Rabu (22/01/2020), BEM Prodi Sejarah gelar diskusi buku Menjerat Gus Dur  terbitan NUmedia Digital Indonesia. Diskusi tersebut diadakan di Aula Gedung Bung Hatta,Universitas Negeri Jakarta. Diskusi buku menghadirkan Virdika Rizky Utama sebagai penulis buku. Kemudian, hadir pula Robikin Emhas (Ketua PBNU dan Stafsus Wakil Presiden) dan Savic Ali (Direktur NU Online).

Virdika mengawali diskusi buku ini, dengan menceritakan bagaimana penemuan dokumen rencana penjatuhan Abdurrahman Wahid (Gus Dur) dari jabatannya sebagai Presiden.

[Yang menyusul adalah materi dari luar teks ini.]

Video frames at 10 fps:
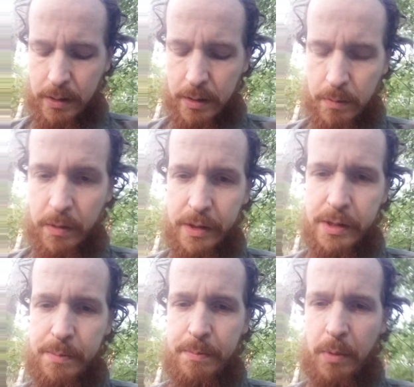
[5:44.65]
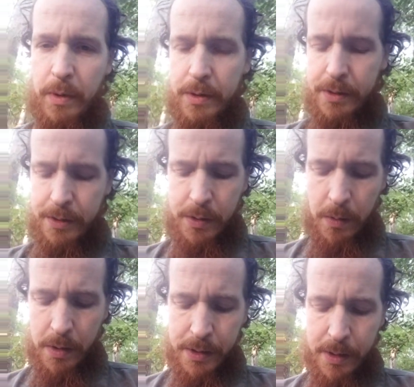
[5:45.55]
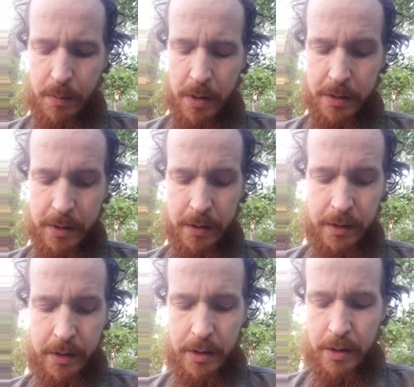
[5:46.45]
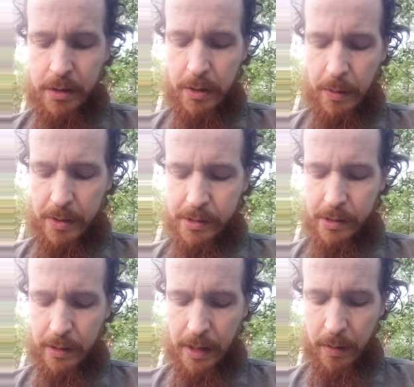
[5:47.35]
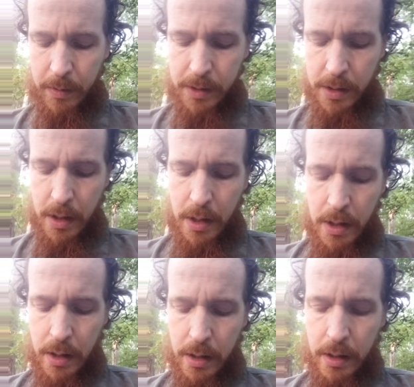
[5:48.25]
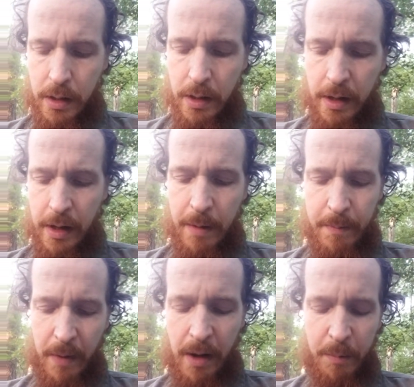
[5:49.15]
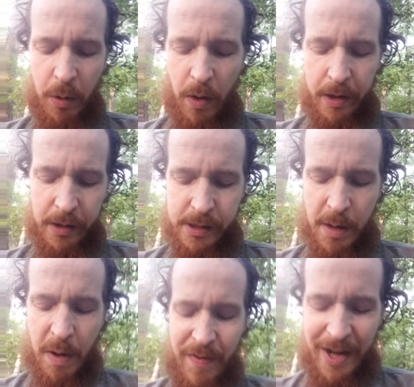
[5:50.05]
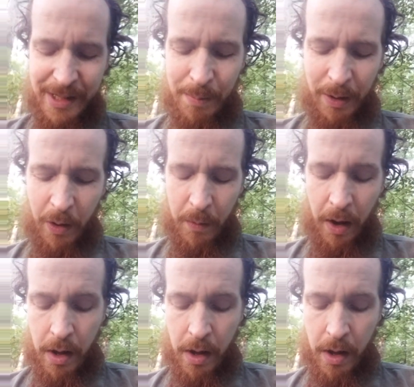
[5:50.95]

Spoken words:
Really spoils the story somewhat to do this to the language. And I'm correcting some of it as I'm going.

Menururtnya, penemuan dokumen ini tidak biasa. Lantaran, ditemukan ketika hendak dibuang. ”Penemuan dokumen ini lucu karena ditemukan  di tempat sampah  dan hampir dikiloin,” ujar Virdika.

Kemudian lanjut menjelaskan pembahasan isi buku, menurutnya, Gus Dur saat menjabat sebagai presiden sering membuat kebijakan kontroversial. Sehingga sering lawan politik dia jadi geram dengan kebijakan yang dibuatnya. Seperti pemecatan Laksamana Sukardi dari jabatan sebagai Menteri Negara dan Pemberdayaan Badan Usaha Milik Negara (BUMN). Juga, Jusuf Kalla dari jabatan sebagai Menteri Perindustrian dan Perdagangan.

Alasan Gus Dur memberhentikan Jusuf Kalla dan Laksaman Sukardi dari jabatan nya karena mereka terlibat tindak KKN dan tindakan Indisipliner. Laksana Sukardi pergi ke luar negeri tanpa izin Presiden. Selain itu, Gus Dur juga memberhentikan Wiranto dari jabatan Menteri Koordinator Bidang Politik dan Keamanan. Alasan pemecatannya adalah kasus pelanggaran HAM. Wiranto terlibat dalam pembakaran sebuah kampung di Timor-Timor. “Pemecetan Laksamana Sukardi dan Jusuf Kalla bikin marah koalisi Gus Dur,” ujar Virdi.

Menurut Virdi, Gus Dur sebetulnya ingin mewujudkan perubahan mendasar dalam kehidupan demokrasi di Indonesia. Salah satu hal yang mula-mula ia lakukan adalah mengakui hak-hak minoritas. Hal ini merupakan hal yang dianggap tabu bahkan dilarang untuk dibahas oleh pemerintah. 

Gus Dur sempat menerbitkan kebijakan pengakuan Konghucu sebagai agama di Indonesia dan Imlek sebagai hari libur nasional.

Iklan

Para lawan politik banyak yang kecewa dengan keputusan-keputusan yang dibuat Gus Dur. Hingga lawan politik Gus Dur ini mulai menggunakan hak interpelasi untuk pemakzulan Gus Dur. Dua partai besar yang menduduki mayoritas kursi Dewan Perwakilan Rakyat (DPR) pada saat itu, yaitu Golkar dan PDIP mengeluarkan memorandum I dan memorandum II sebagai prosedur pemakzulan presiden.

“Gus Dur diadili secara politik dan itu bergulir di Golkar dan PDIP kemudian ada mekanisme nya sendiri yang mencuatlah ke Bulog Gate dan Brunei Gate, memorandum I dan memorandum II kemudian sampai ke pemakzulan Gus Dur,” ujar Virdi.

Savic Ali menambahkan, bahwa itu bukti orang-orang lama sangat kuat dan masih berkuasa. “Jadi tidak butuh waktu lama untuk tangan-tangan lama yang memang powerful punya jaringan kuat punya sumber daya finansial yang kuat untuk bisa mempengaruhi jalan nya politik Indonesia,”

Sementara Robikin Emhas mengungkapkan tentang buku ini. “Memang tidak ada yang baru, tetapi kita mengetahui proses pemakzulan Gus Dur. Karena Gus Dur sangat tertutup tentang hal penyebab pemakzulannya dan selalu berkata ‘Biarkan sejarah yang mengungkap’. Jadi kita bisa mengetahui bahwa oligarki lah yang berperan besar seperti apa yang dijelaskan di buku ini,” tambah nya.

Virdika menutup dalam penjelasannya bahwa buku ini ia tulis untuk menyingkap sejarah yang ditutupi dan buku ini bukan sebagai balas dendam sejarah.